IL&FS has got the nod to sell Chenani Nashri Tunnelway Ltd (CNTL) to Cube Highways.
Retired Justice D K Jain, who is overseeing the IL&FS resolution and divestment process, granted the approval for the sale of CNTL, which is a wholly-owned subsidiary of IL&FS Transportation Networks India Ltd (ITNL).
Cube Highways and Infrastructure Pte is a Singapore-based company, which has made India-related investments in infrastructure. In December 2018, IL&FS had invited bids for sale of its road assets and received around two dozen bids. Subsequently, Cube had bid Rs 3,900 crore for acquiring the complete 100 per cent stake in CNTL. The Chenani-Nashri tunnel project also cuts down the distance between Jammu and Srinigay by 31 kilometres. The two-lane tunnel was launched with a project cost of Rs 5,269 crore in March 2017, with concession period up to March 2032.
Further, Jain has directed IL&FS to seek approval from NCLT and highways authority NHAI to complete the sale. The Committee of Creditors of ITNL and CNTL have approved the sale.
Resolving debt
The proceeds of the sale will be distributed in accordance with the resolution framework approved by NCLT. If this sale goes through, it will address around Rs 4,910 crore of IL&FS debt, the company said. This development follows IL&FS getting the green signal to sell Jorbat Shillong Expressway Ltd (JSEL) to Sekura Road Ltd (SRL).
In its latest progress report, IL&FS said that it has resolved Rs 19,100 crore of the group’s debt. It has around Rs 99,000 in total debt. So far, IL&FS has sold off the education business, Schoolnet India Ltd, to Career Point Publications Pvt Ltd (CPPPL). In the Schoolnet India sell off, Jain approved sale on conditions that IL&FS will place the proposal before NCLT for approval and the realised amount to be kept in an escrow account. This was subsequently to be disbursed in accordance with the directions of the NCLT and the National Company Law Appellate Tribunal (NCLAT).
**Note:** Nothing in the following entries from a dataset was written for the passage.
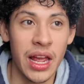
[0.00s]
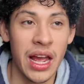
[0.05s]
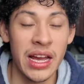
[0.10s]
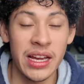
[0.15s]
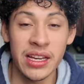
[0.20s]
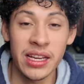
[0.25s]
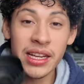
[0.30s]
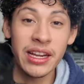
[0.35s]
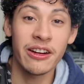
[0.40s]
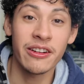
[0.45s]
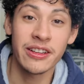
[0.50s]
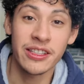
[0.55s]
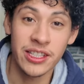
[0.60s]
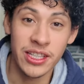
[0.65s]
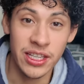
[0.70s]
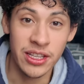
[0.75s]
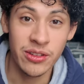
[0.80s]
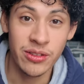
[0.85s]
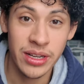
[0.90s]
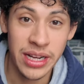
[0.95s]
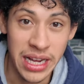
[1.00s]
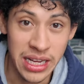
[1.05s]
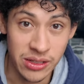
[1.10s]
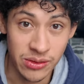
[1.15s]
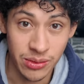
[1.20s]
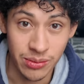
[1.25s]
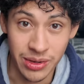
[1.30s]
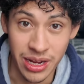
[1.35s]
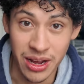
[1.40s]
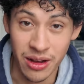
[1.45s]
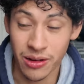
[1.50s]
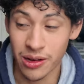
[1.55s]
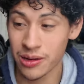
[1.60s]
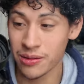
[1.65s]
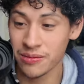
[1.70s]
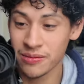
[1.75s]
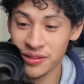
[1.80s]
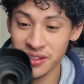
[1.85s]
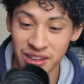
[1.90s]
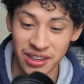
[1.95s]
I can guarantee you guys from now
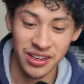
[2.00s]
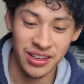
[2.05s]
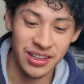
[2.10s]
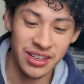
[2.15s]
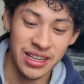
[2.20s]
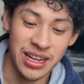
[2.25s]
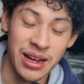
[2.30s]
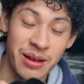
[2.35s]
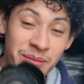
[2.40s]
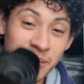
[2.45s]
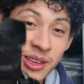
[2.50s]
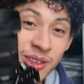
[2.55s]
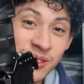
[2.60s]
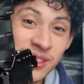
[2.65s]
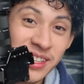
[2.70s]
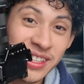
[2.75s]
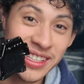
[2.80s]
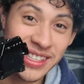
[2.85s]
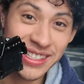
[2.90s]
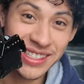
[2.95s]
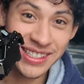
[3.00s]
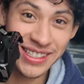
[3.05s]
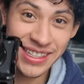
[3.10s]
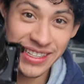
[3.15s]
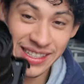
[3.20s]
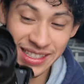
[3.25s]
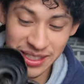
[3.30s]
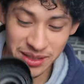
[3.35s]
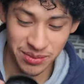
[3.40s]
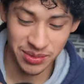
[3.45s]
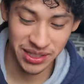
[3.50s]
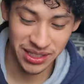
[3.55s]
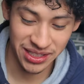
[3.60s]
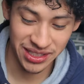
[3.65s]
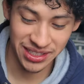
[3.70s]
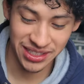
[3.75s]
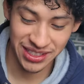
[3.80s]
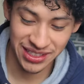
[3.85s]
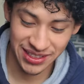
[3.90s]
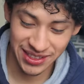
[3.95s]
on, I'm using this lens
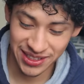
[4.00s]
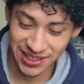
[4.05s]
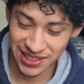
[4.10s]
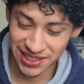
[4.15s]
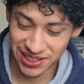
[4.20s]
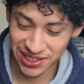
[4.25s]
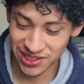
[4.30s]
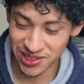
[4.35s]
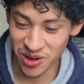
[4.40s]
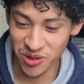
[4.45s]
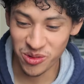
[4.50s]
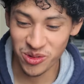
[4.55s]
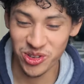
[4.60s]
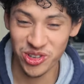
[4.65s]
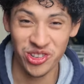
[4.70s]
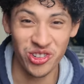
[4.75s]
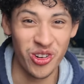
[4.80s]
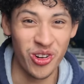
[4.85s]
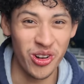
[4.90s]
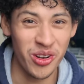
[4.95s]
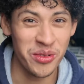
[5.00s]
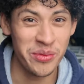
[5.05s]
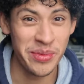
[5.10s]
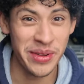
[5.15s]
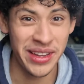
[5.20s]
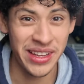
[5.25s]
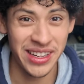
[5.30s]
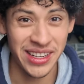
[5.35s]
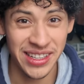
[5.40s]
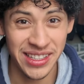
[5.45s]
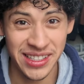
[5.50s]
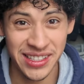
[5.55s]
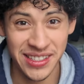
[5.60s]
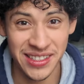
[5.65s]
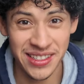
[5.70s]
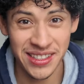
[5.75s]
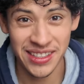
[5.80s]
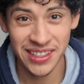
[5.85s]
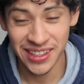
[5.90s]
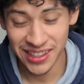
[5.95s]
because it's so sharp and
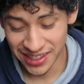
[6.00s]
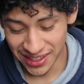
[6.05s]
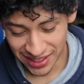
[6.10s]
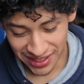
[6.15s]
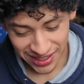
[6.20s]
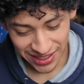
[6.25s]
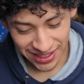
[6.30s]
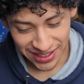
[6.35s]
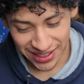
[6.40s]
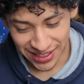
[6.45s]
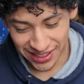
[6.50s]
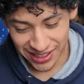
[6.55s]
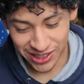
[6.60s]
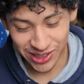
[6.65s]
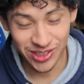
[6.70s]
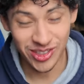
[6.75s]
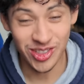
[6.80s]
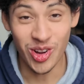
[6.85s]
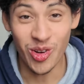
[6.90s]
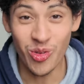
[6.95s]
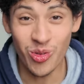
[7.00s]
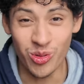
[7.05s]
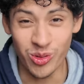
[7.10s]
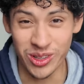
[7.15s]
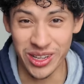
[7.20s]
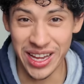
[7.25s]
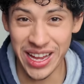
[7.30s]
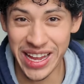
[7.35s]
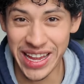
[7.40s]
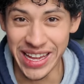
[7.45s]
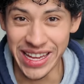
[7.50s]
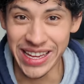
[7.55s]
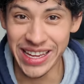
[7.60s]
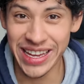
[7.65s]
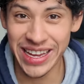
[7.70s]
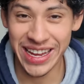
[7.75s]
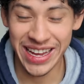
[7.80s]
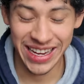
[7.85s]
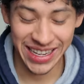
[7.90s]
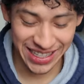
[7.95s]
it's so light.
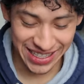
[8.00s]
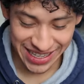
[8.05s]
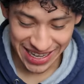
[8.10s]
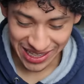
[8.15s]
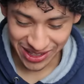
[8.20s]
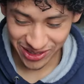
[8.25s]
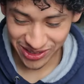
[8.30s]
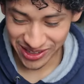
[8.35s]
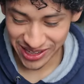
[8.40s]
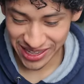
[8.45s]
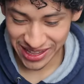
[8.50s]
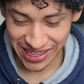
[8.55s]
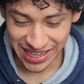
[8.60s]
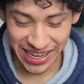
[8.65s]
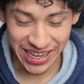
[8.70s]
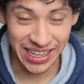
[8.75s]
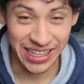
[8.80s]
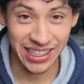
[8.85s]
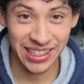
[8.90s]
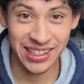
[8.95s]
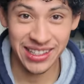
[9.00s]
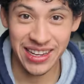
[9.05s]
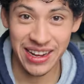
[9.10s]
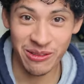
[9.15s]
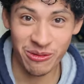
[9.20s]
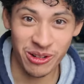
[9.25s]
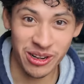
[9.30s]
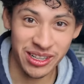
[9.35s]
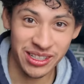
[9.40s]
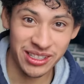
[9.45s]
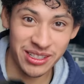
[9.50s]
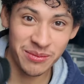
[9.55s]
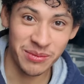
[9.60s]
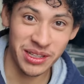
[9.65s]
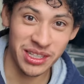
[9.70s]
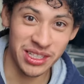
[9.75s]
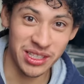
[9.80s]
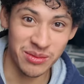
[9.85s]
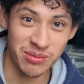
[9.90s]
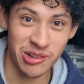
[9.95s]
And that's what I like. I wanted
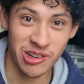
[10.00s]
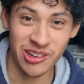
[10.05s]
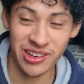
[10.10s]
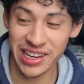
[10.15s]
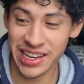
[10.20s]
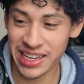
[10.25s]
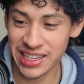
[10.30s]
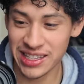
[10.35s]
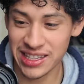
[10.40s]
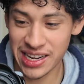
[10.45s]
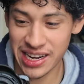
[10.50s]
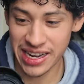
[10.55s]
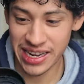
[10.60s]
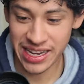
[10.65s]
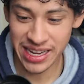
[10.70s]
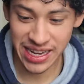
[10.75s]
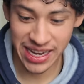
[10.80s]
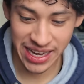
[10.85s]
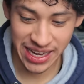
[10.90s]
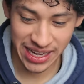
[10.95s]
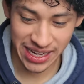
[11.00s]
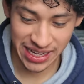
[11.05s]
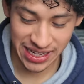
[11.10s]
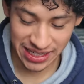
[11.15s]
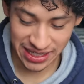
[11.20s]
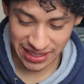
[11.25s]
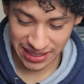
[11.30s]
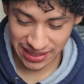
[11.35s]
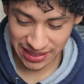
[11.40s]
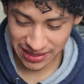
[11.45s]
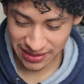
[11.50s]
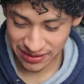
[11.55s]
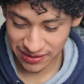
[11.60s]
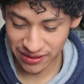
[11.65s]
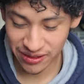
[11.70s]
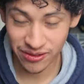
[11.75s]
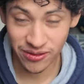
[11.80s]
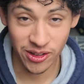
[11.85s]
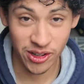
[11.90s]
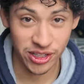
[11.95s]
something small and light and
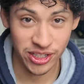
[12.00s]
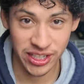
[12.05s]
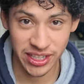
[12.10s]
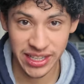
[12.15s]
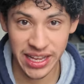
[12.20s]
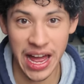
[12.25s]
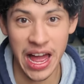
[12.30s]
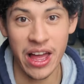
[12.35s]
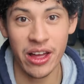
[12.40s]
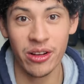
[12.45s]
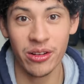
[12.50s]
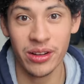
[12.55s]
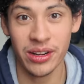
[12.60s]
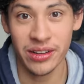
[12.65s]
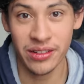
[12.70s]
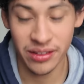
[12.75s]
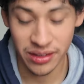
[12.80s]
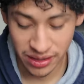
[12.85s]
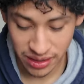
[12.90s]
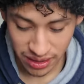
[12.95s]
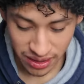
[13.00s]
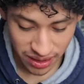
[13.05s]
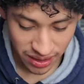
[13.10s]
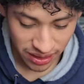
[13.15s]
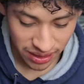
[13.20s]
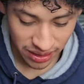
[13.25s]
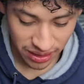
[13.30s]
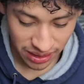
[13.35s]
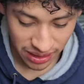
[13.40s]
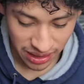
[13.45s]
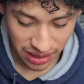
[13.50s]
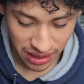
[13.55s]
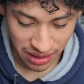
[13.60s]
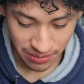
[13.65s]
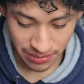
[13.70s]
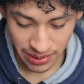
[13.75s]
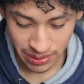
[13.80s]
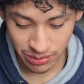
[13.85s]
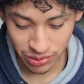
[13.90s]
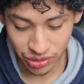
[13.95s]
versatile, and
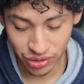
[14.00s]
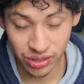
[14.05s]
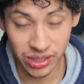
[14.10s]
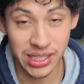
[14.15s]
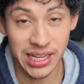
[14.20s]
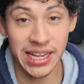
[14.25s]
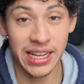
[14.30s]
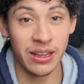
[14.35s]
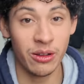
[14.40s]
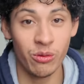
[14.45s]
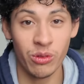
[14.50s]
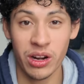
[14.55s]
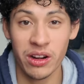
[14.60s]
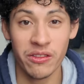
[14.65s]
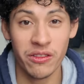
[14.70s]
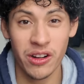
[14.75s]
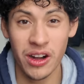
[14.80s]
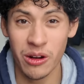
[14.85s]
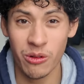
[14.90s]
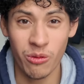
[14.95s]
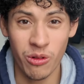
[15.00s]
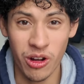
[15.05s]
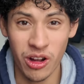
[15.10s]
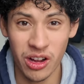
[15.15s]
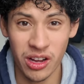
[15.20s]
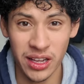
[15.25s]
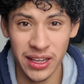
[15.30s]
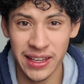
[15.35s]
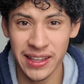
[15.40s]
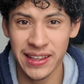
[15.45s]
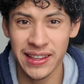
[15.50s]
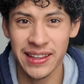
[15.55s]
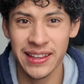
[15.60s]
I'm able to take it wherever I want.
Additionally, it sold off its wind energy business to Japanese company ORIX and repaid debt in green category companies. In November, IL&FS said that a buyer has submitted a binding offer for acquiring IL&FS Energy Development Company Ltd (IEDCL), its energy advisory subsidiary business as a going concern.
The Uday Kotak-led board in its progress report reiterated that its target of addressing Rs 50,000 crore of the group’s bad debt by March 2021 is on track, despite some hiccups caused by the pandemic, which has delayed resolution.
Further, IL&FS has already got “in-principle” approval from SEBI to form an InvIT for 11 road assets in two phases, as a part of its monetising efforts.